PROBLEM ▸
Report every line of the data that includes "video".

DATA ▸
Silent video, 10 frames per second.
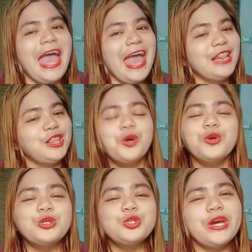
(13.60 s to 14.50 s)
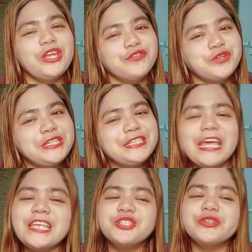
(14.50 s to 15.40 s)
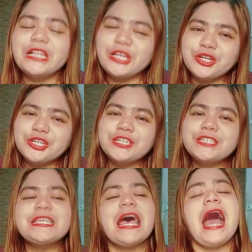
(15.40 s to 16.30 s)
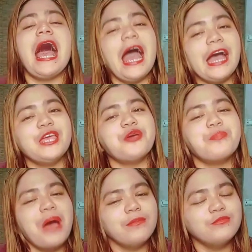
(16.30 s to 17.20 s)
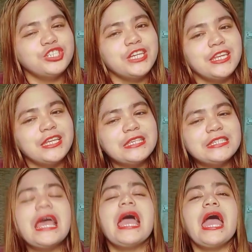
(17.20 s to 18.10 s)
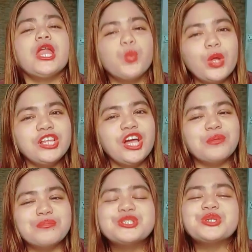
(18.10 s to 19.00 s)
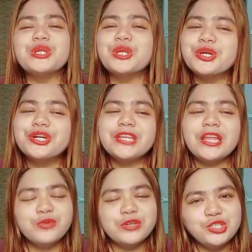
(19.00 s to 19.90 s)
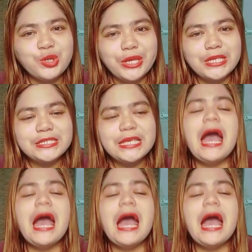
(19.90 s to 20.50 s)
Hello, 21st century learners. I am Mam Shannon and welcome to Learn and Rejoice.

---

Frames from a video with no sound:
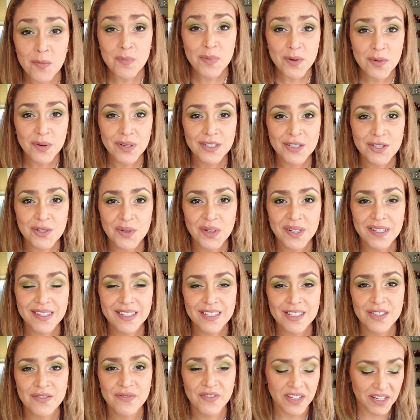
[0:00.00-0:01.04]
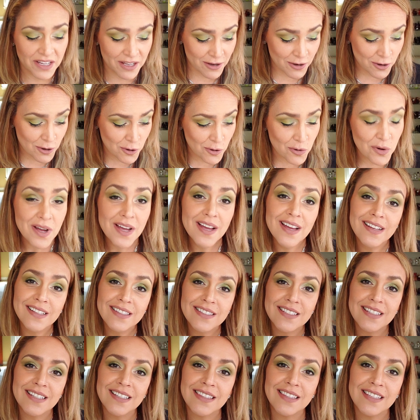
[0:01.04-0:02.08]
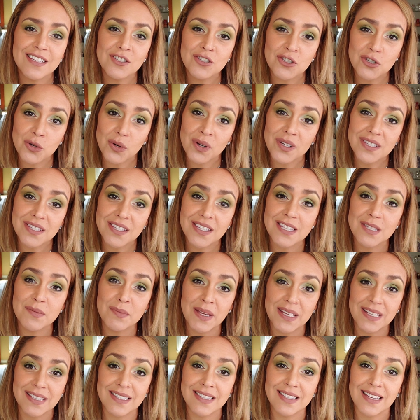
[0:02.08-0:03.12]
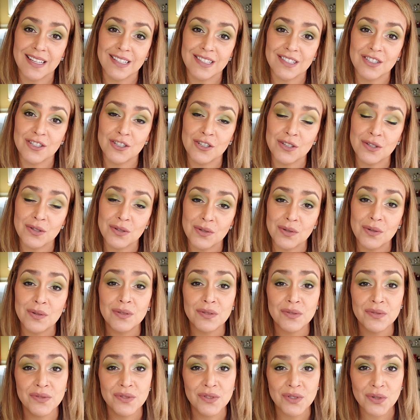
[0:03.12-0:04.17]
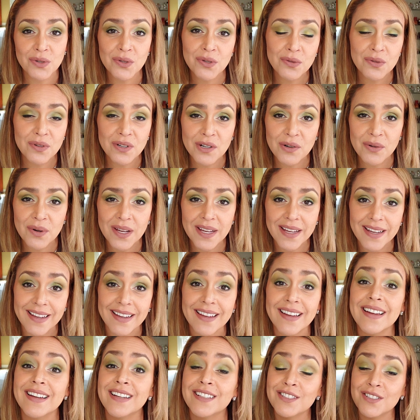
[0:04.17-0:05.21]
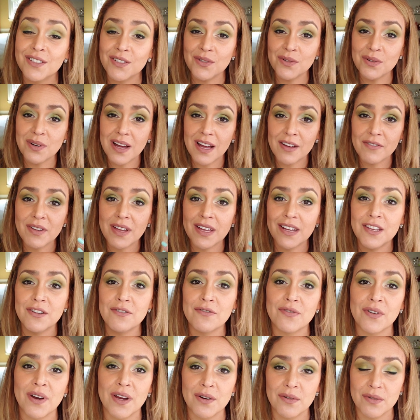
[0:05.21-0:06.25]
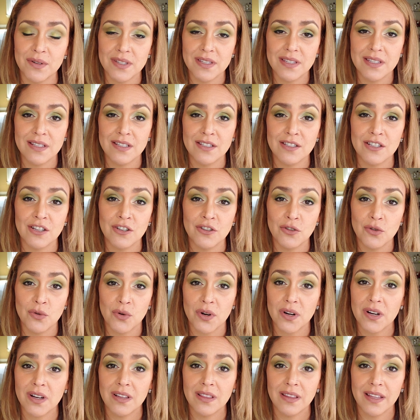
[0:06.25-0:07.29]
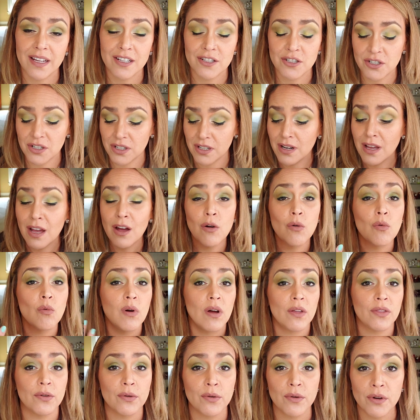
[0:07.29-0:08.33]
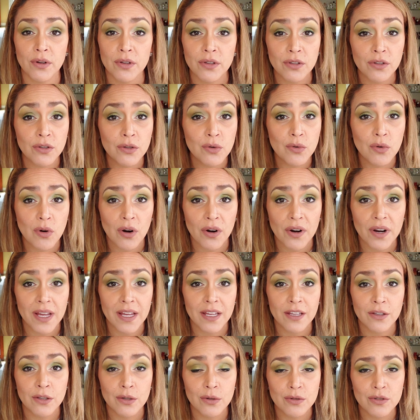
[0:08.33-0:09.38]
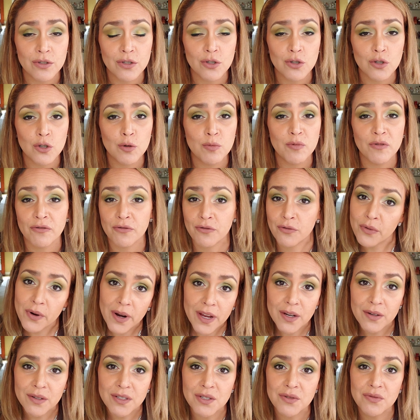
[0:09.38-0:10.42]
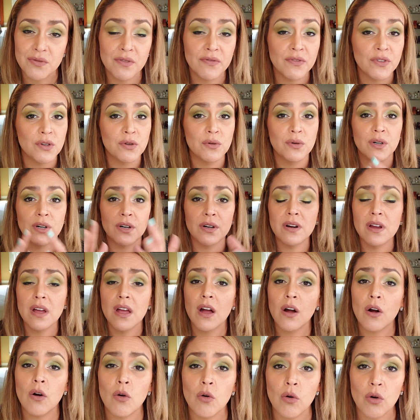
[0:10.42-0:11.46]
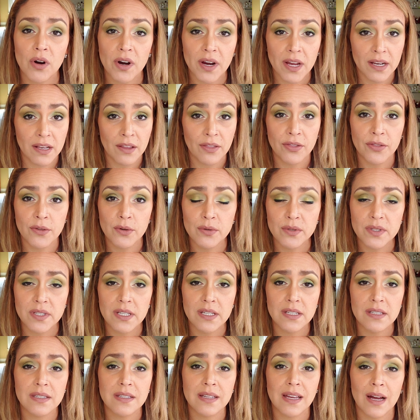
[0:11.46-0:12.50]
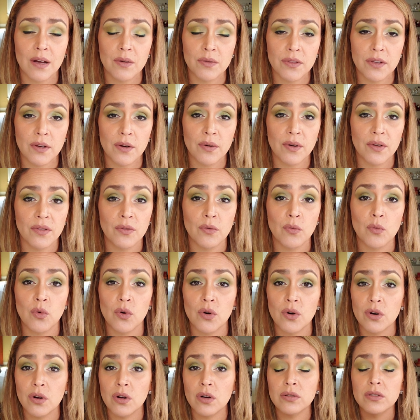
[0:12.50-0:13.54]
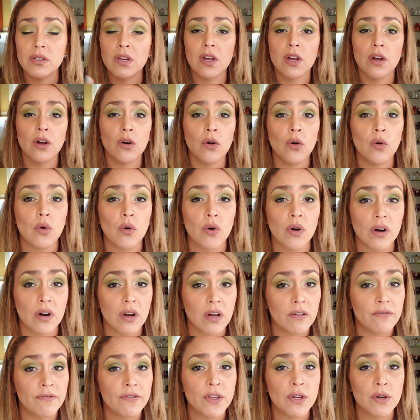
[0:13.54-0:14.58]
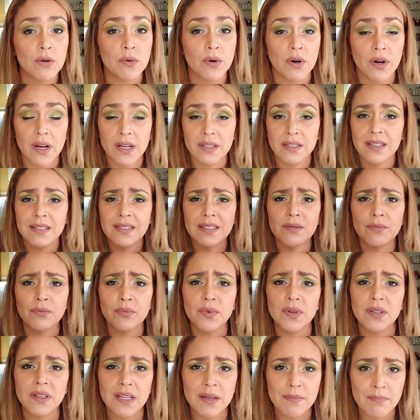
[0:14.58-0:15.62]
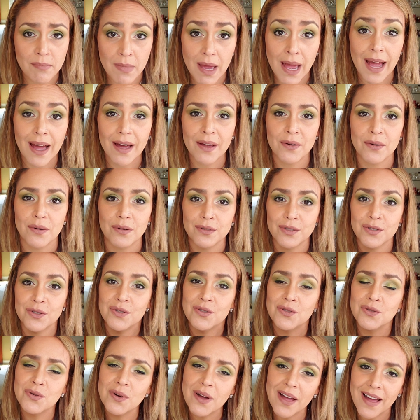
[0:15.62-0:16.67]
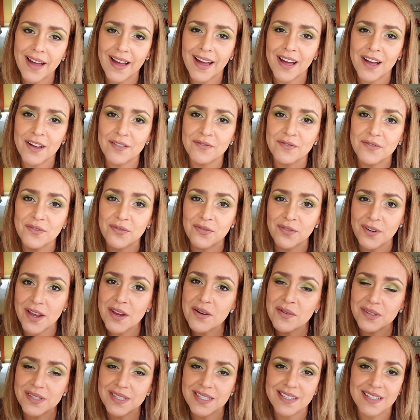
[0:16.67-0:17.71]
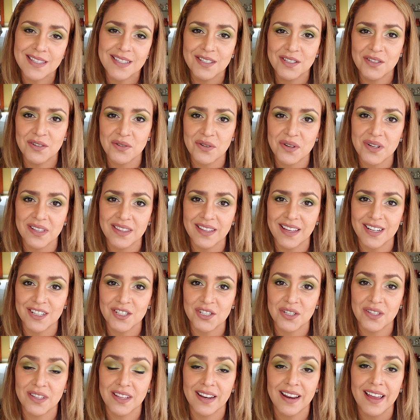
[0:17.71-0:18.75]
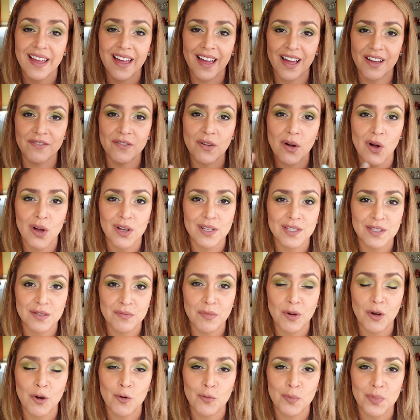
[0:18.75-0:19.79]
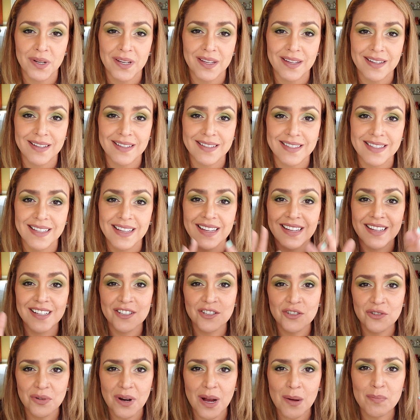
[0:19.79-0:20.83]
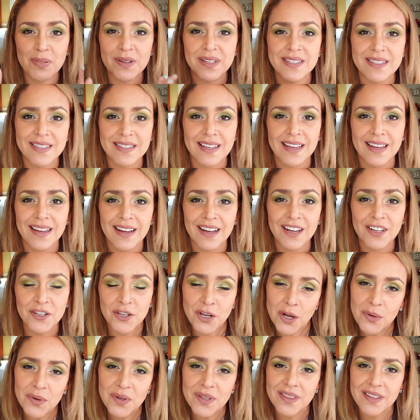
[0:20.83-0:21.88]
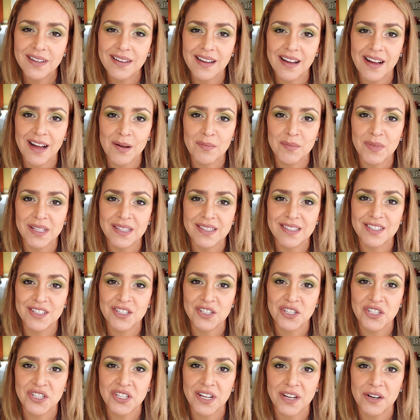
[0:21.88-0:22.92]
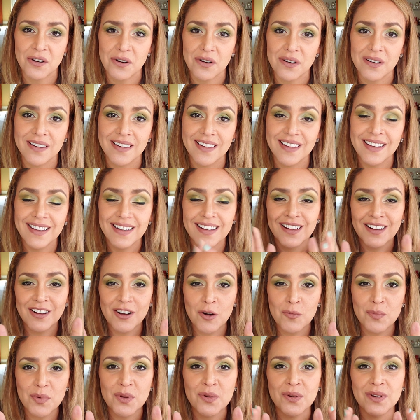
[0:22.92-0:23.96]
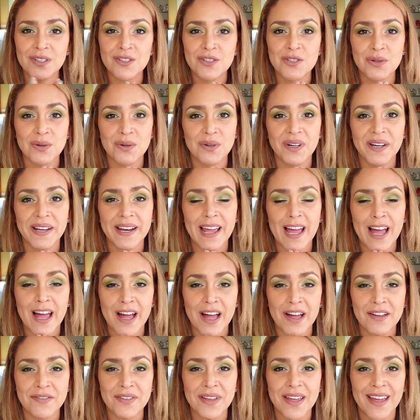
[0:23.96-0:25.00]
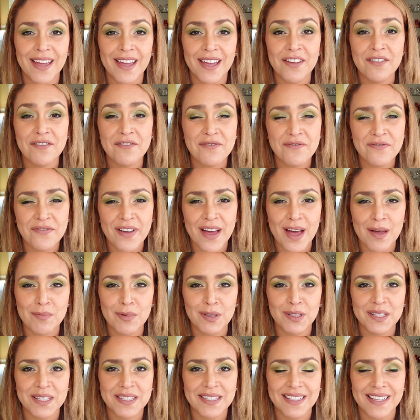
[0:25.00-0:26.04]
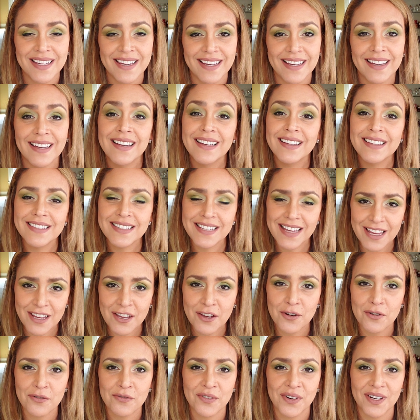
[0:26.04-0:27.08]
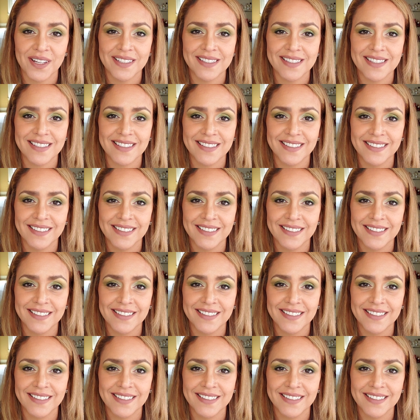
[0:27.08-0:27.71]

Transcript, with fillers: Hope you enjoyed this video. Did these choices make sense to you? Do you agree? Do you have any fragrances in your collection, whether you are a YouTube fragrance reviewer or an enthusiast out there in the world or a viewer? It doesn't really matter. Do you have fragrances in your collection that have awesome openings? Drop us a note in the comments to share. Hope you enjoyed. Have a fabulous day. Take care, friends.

COMPLETED TASK ▸
Silent video, 10 frames per second.
Frames from a video with no sound:
Transcript, with fillers: Hope you enjoyed this video. Did these choices make sense to you? Do you agree? Do you have any fragrances in your collection, whether you are a YouTube fragrance reviewer or an enthusiast out there in the world or a viewer? It doesn't really matter. Do you have fragrances in your collection that have awesome openings? Drop us a note in the comments to share. Hope you enjoyed. Have a fabulous day. Take care, friends.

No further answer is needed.